Les 8 et 9 juillet 2026, la Côte d'Ivoire a mobilisé près de 80 milliards de dollars d'intentions de financement pour son Plan national de développement (PND) 2026-2030, soit environ quatre fois le montant initialement recherché. Un tel engouement traduit-il une confiance durable dans les perspectives et les institutions du pays, ou simplement une conjoncture financière favorable ? La question dépasse le cas ivoirien et renvoie à une interrogation centrale en économie : comment les marchés évaluent-ils réellement la capacité d'un État à financer son développement ?

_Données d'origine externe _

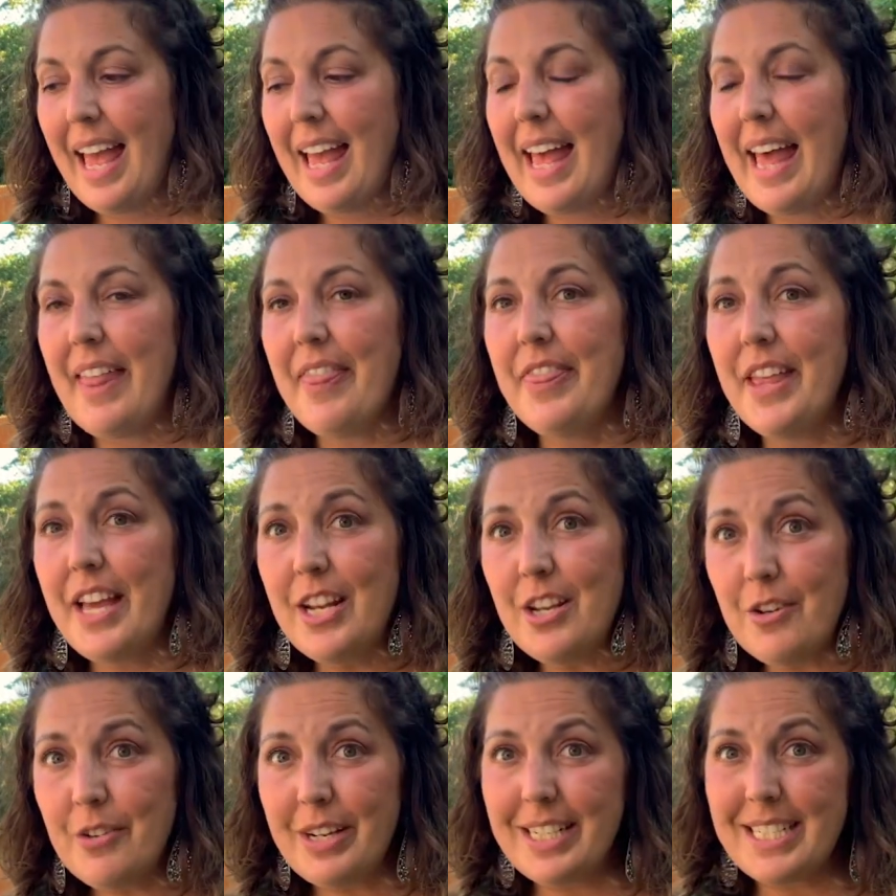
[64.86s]
and
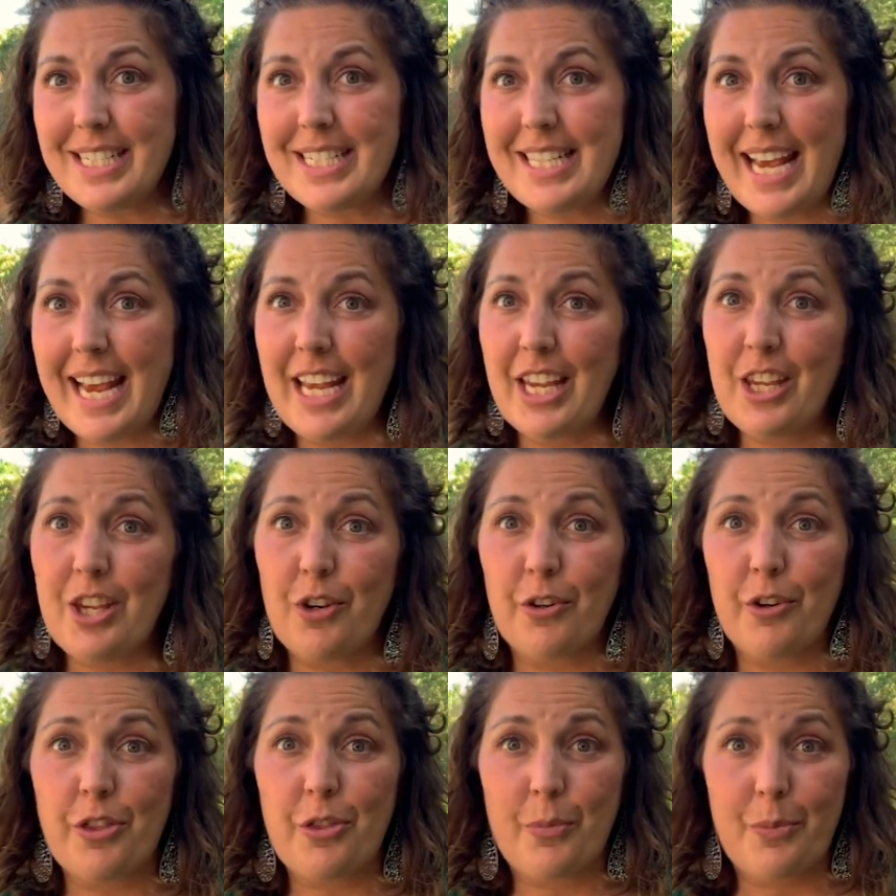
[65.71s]
then you need to take
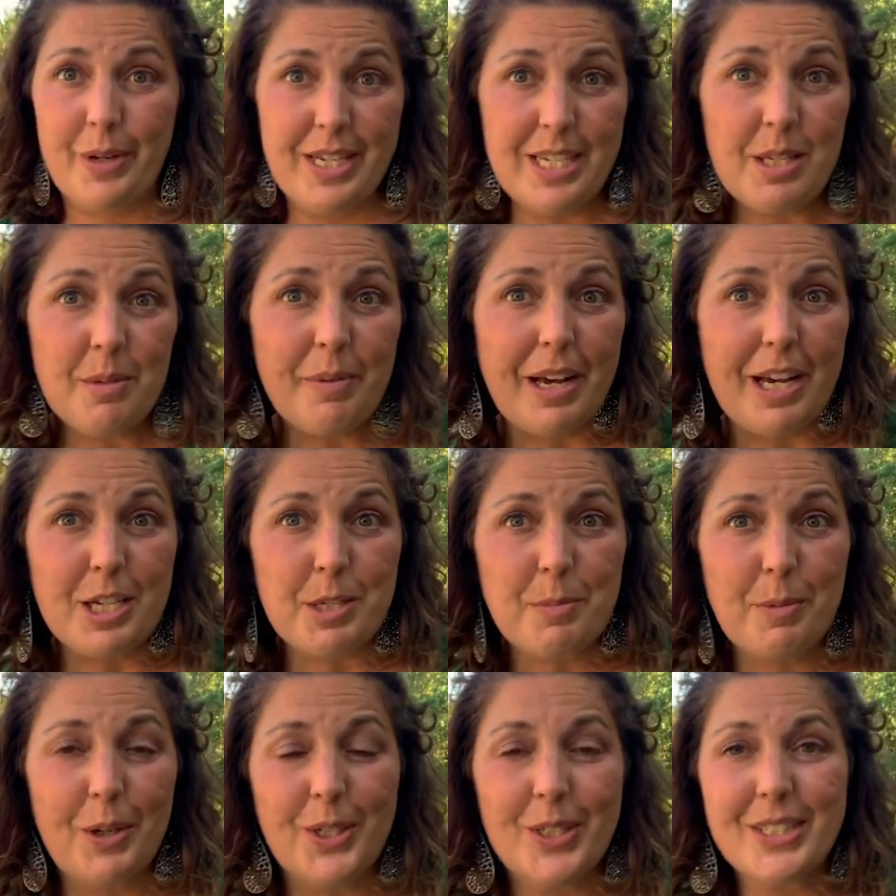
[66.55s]
your 3
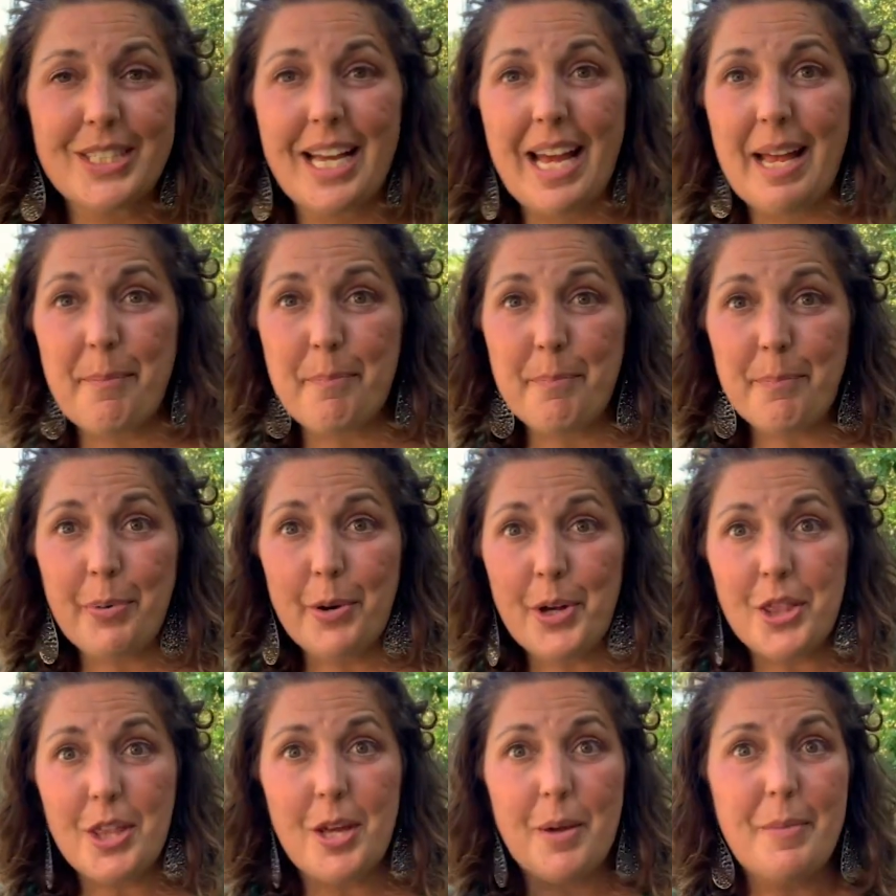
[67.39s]
splash balls and
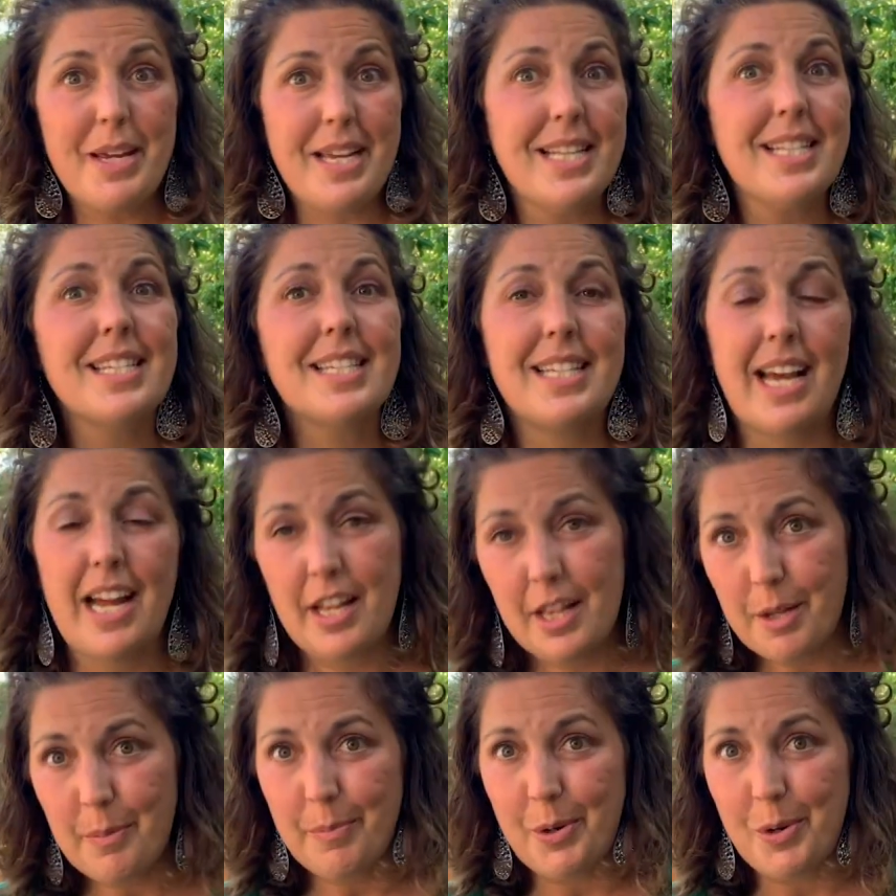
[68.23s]
put them
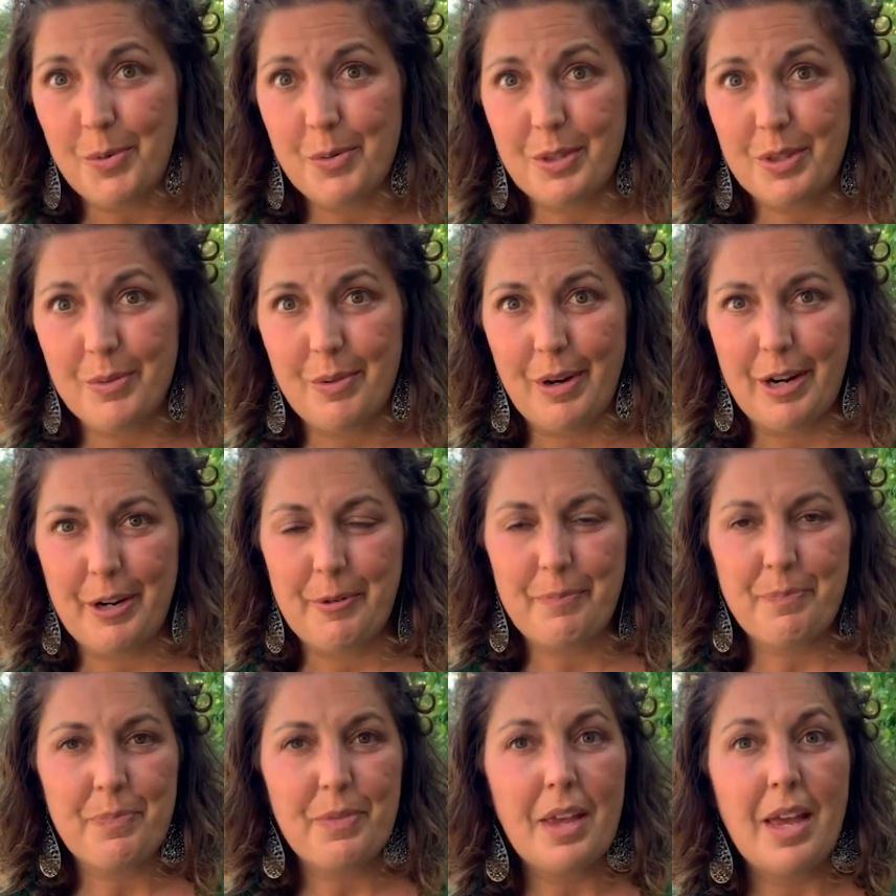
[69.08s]
inside the bowl with the water.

Florent Kanga Gbongue, actuaire et enseignant-chercheur en sciences économiques, s'appuie sur ses travaux sur les marchés obligataires africains, présentés à la Conférence économique africaine 2026, qui s'est tenue du 10 au 12 juillet 2026 au siège de la Banque africaine de développement (BAD) à Abidjan, pour proposer une lecture de cet événement à partir des signaux émis par les prix obligataires.

Que révèle cette mobilisation de 80 milliards de dollars sur la confiance des investisseurs ?

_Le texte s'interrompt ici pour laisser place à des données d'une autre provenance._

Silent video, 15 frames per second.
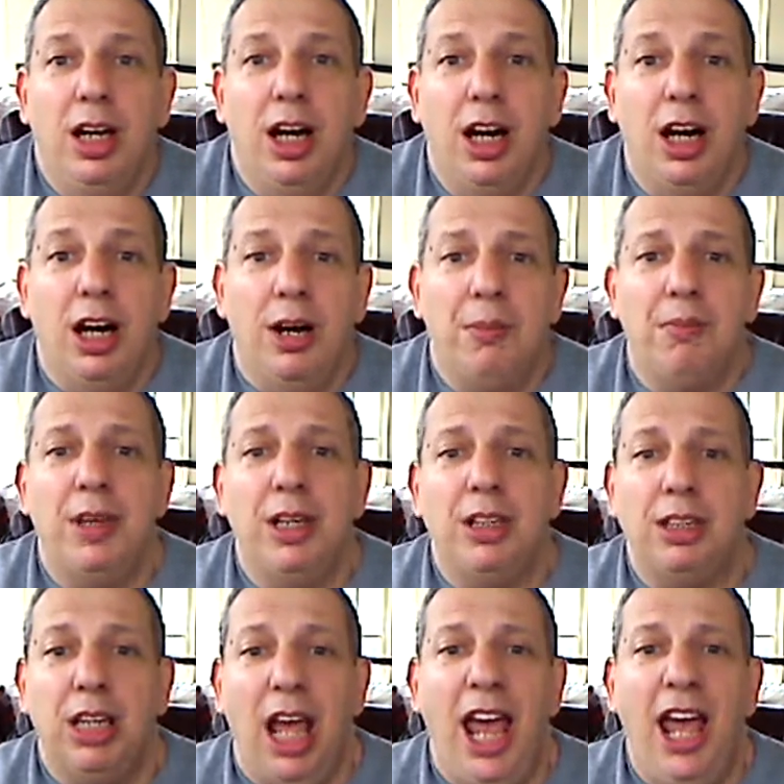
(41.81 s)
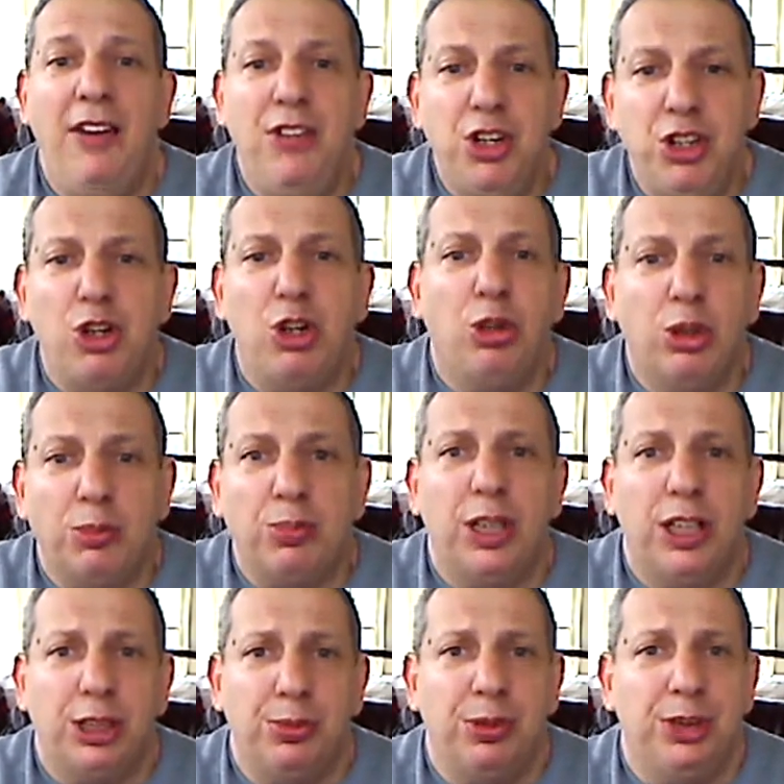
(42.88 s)
Uh, there's this heavy shoulder
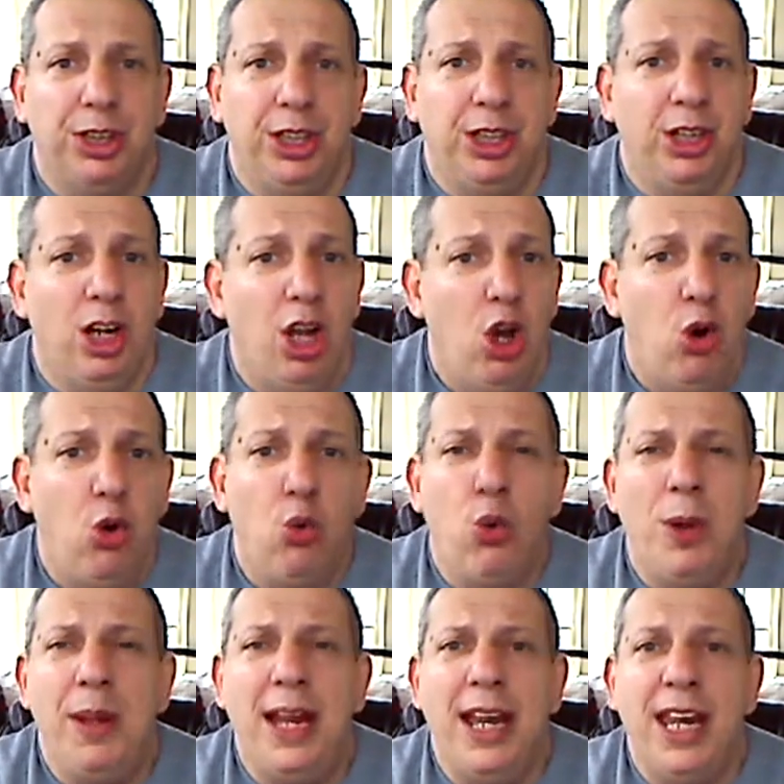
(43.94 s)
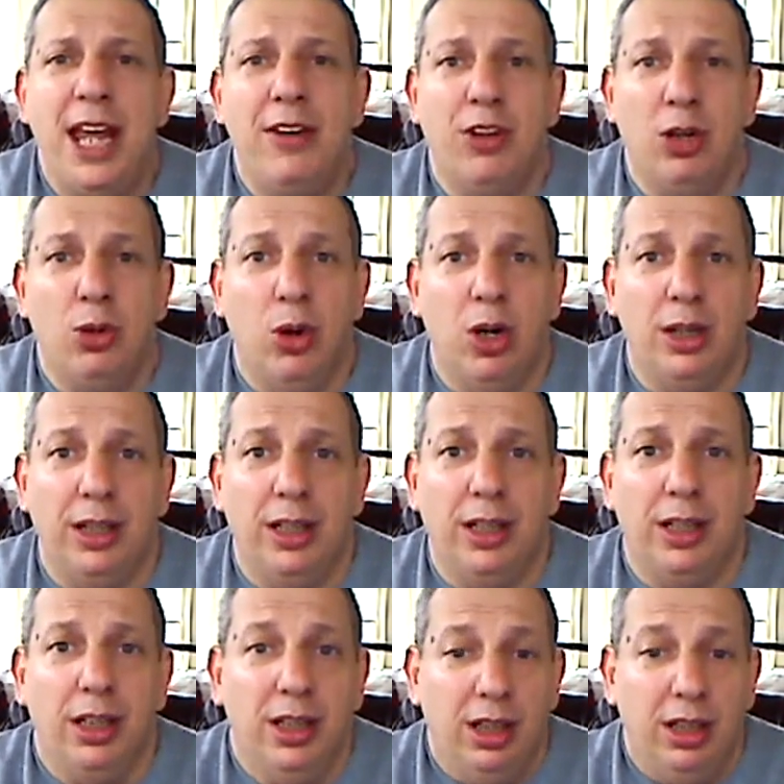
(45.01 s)
press machine. Women never go on that.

Le PND 2026-2030 est la feuille de route par laquelle la Côte d'Ivoire entend accélérer sa transformation structurelle, à travers 199,5 milliards de dollars d’investissements. Il repose sur six piliers : sécurité et stabilité, modernisation agricole, promotion de l’investissement privé, capital humain, infrastructures stratégiques et bonne gouvernance.